Exercise.
Output the full listing below exactly, without the pictures.

▼▼▼

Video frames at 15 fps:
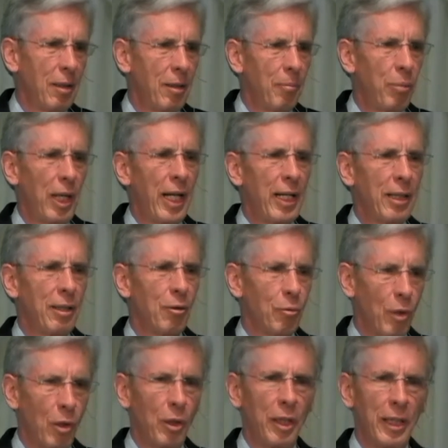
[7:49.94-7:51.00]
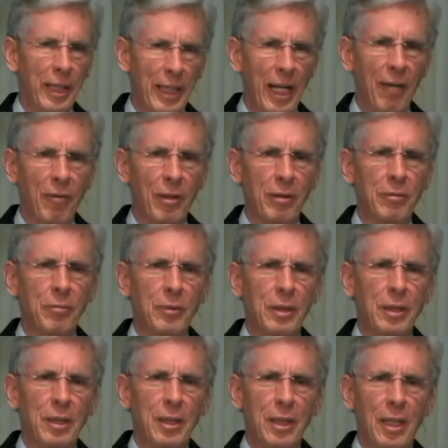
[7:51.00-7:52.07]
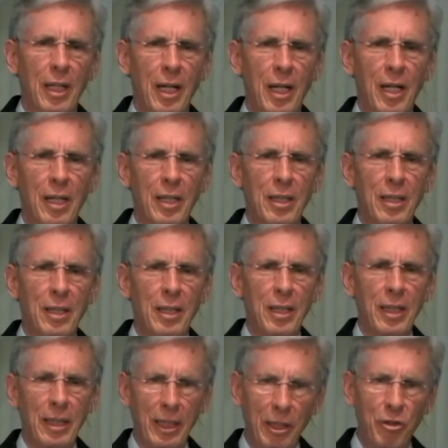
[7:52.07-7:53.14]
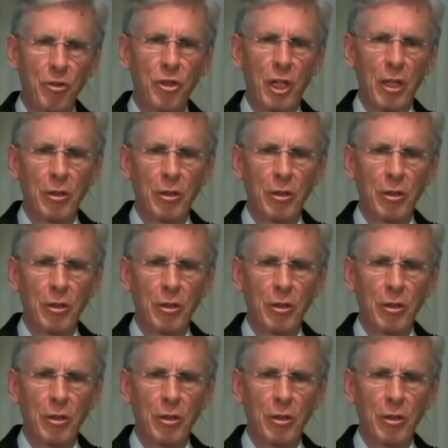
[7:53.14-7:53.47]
playing the role of the devil in this church.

▲▲▲

Output for this task.
Video frames at 15 fps:
[7:49.94-7:51.00]
[7:51.00-7:52.07]
[7:52.07-7:53.14]
[7:53.14-7:53.47]
playing the role of the devil in this church.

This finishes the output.